The Dilemma of the First Bounce
April 25, 2024
The Markets at a Glance
The market gives us lots of clues but it never makes them obvious except in hindsight. A down leg has now occurred with a nearly 6% drop in the SPY from April 1st to 22nd, followed by a two-day recovery bounce of around 2.3%. The drop was the largest in six months and was arguably a valid break of the trend upward since that last October. So, while the recovery bounce of the last two days was strong, and a healthy decline in implied volatility on the S&P 500 accompanied it, we are left with the dilemma of trying to guess whether the correction is over or whether we have simply seen the first leg of it.
This is a time where market technicians will apply all manner of moving averages, trend lines and channels, wave counts and other methodologies to uncover additional clues. But in such situations, the data will likely still be ambiguous enough to support whatever conclusion the trader really wants to make.
From my perspective, there were strong clues that investors were getting defensive, the narrative about rate cuts was changing (to possibly not getting them at all), and institutions were beginning to take profits off the table. In addition, analysts expected earnings to have weakened this last quarter, despite the rally, which will be confirmed for us in the coming days as firms report them for the first quarter. Therefore, my leaning on the overall market here remains negative and I am viewing the bounce as a chance to open new bearish positions. However, I am also turning attention to individual stocks, with an eye toward those that may offer good entry points for long positions, combined with some attractive call premiums to sell.
In other words, this may be a good time to initiate covered call or naked put positions on good stocks that can bounce back but which will have limited downside, should the downturn continue and which offer attractive call premiums in the meanwhile.
Strategy talk: Option Strategies for a Questionable Downtrend
As I looked for such a situation, I came across Paramount (PARA). The reason I like it here is because it is "in play" and will thus likely hold up in price, even if the overall market continues lower. What's more, there is a deal on the table that could offer much more upside and, at the very least, keep the stock from falling much in the coming weeks.
PARA has been a lackluster performer, trading in a range of between 11-17 over the last year. As you can see, though, it has also been relatively immune to the market's overall moves during that time. At present, the company has received a joint bid from Sony Pictures Entertainment (SONY) and Apollo Global for about $26 billion - almost four times the current valuation. But the company's management is already entertaining an offer from Skydance Media for $5 billion, which is lower than its current valuation.
Normally, it would seem like a no-brainer for shareholders to drop the current deal and take the much more generous one from Sony/Apollo. But it's more complicated than that for Paramount, where the Redstone family controls 77% of the voting stock and favors the Skydance deal.

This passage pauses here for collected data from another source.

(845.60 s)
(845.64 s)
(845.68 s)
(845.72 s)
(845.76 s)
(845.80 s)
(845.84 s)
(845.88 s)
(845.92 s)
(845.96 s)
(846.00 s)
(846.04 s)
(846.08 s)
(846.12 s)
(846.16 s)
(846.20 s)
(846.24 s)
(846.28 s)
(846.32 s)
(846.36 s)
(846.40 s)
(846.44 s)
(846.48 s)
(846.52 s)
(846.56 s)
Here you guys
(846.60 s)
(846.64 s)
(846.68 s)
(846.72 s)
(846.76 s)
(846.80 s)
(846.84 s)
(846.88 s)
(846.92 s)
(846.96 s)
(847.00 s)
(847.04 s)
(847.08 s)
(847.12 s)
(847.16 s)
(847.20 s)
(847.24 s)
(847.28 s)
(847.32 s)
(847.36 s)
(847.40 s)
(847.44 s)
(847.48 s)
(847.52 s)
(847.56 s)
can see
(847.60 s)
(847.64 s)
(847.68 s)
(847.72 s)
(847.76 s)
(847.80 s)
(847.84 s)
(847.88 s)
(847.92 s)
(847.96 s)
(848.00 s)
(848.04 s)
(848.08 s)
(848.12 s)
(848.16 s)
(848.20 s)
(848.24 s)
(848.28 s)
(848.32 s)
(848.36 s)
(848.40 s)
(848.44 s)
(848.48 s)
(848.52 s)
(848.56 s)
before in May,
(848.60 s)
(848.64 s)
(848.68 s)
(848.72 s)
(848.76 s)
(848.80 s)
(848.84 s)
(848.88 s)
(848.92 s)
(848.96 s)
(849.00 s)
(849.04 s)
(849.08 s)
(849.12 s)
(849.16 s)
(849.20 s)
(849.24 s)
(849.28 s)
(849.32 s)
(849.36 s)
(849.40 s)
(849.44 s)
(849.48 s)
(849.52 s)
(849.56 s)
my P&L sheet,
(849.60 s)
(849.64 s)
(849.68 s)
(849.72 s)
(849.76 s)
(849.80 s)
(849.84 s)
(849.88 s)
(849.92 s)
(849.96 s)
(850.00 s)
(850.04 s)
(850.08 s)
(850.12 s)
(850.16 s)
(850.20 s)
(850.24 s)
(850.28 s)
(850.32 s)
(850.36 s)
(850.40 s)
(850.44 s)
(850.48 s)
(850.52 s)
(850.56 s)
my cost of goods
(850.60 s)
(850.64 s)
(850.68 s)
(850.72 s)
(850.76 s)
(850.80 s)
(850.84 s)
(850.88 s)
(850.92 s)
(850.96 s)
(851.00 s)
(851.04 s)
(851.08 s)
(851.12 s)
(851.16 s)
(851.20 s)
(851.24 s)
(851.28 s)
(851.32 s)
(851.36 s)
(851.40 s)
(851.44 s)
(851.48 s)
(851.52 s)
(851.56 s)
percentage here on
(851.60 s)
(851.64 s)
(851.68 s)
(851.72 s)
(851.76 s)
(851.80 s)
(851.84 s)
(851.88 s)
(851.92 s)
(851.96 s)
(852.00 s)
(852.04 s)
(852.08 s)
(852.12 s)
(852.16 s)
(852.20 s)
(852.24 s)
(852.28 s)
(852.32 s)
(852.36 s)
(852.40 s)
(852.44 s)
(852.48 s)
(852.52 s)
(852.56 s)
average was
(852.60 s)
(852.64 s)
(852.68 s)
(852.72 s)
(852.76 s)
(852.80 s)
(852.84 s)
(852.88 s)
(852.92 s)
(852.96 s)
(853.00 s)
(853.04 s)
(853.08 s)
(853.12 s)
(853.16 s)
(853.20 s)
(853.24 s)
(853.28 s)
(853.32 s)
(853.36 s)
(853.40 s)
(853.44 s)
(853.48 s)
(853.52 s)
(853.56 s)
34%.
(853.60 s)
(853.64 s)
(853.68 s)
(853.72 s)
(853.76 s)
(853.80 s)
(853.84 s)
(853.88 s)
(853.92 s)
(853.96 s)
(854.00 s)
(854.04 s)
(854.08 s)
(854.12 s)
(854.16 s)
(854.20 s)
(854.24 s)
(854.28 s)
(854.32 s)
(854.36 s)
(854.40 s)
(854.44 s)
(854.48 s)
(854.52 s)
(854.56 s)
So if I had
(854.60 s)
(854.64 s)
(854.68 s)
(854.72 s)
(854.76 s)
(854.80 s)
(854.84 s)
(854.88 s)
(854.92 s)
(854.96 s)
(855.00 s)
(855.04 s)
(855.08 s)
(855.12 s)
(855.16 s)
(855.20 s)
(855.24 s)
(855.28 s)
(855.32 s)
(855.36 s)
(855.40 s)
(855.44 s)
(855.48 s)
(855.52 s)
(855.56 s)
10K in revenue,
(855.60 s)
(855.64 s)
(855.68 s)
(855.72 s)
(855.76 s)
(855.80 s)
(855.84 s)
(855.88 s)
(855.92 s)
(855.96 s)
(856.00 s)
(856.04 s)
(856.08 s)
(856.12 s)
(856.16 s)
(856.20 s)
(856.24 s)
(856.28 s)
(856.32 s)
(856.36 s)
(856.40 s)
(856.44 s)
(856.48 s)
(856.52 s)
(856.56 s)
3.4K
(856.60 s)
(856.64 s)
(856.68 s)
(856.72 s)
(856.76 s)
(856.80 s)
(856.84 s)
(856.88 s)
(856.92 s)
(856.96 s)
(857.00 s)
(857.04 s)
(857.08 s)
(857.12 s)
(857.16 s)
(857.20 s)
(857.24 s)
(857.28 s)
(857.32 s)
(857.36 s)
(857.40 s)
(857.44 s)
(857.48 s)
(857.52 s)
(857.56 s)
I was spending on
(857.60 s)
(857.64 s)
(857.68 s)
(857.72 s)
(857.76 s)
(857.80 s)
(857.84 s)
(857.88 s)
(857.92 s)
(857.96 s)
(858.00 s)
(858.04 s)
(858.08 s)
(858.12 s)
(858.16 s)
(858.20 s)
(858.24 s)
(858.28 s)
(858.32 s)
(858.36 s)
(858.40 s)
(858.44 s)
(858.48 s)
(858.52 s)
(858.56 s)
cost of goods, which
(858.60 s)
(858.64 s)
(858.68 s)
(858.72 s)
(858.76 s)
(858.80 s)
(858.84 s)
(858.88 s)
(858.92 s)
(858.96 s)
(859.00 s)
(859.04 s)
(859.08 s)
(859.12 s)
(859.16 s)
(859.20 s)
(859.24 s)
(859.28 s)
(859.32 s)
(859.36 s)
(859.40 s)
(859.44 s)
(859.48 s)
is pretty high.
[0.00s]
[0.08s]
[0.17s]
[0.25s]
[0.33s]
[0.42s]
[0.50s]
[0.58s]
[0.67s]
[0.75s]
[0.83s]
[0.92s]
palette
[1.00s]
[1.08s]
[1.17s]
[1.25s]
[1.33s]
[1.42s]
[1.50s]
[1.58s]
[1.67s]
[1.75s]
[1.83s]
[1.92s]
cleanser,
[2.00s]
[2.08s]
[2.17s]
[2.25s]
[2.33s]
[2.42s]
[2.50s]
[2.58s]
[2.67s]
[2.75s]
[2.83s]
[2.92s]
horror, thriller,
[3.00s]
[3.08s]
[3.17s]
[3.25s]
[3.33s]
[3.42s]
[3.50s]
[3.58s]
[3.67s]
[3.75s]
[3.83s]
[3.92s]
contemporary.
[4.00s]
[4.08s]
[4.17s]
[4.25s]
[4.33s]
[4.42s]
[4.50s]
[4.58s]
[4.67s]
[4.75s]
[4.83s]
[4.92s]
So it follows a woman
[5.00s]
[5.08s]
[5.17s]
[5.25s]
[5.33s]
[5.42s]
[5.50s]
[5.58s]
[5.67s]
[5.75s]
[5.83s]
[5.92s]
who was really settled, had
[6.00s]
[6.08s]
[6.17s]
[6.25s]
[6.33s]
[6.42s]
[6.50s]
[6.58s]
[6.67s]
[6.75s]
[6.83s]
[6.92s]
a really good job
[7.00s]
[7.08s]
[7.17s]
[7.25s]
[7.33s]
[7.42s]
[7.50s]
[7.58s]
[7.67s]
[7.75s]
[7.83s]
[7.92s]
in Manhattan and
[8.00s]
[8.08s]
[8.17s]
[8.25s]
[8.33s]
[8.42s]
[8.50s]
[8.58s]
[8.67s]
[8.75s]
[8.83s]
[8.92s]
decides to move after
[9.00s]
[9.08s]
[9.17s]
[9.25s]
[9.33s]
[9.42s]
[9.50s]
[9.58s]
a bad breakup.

To me, this presents a stock with limited downside risk, potentially significant upside opportunity, and a relatively immune posture to the rest of the market. That spells a covered call, diagonal call spread, or short put strategy.
At Wednesday's closing prices a few of the potential covered call writes using slightly in or out-of-the-money strikes look like this:
These are the conservative, short-term call writes. Should the Redstones even consider the Sony/Apollo bid, the stock could trade considerably higher. So, a mix of covered writes at higher strikes might be well worth a shot as well.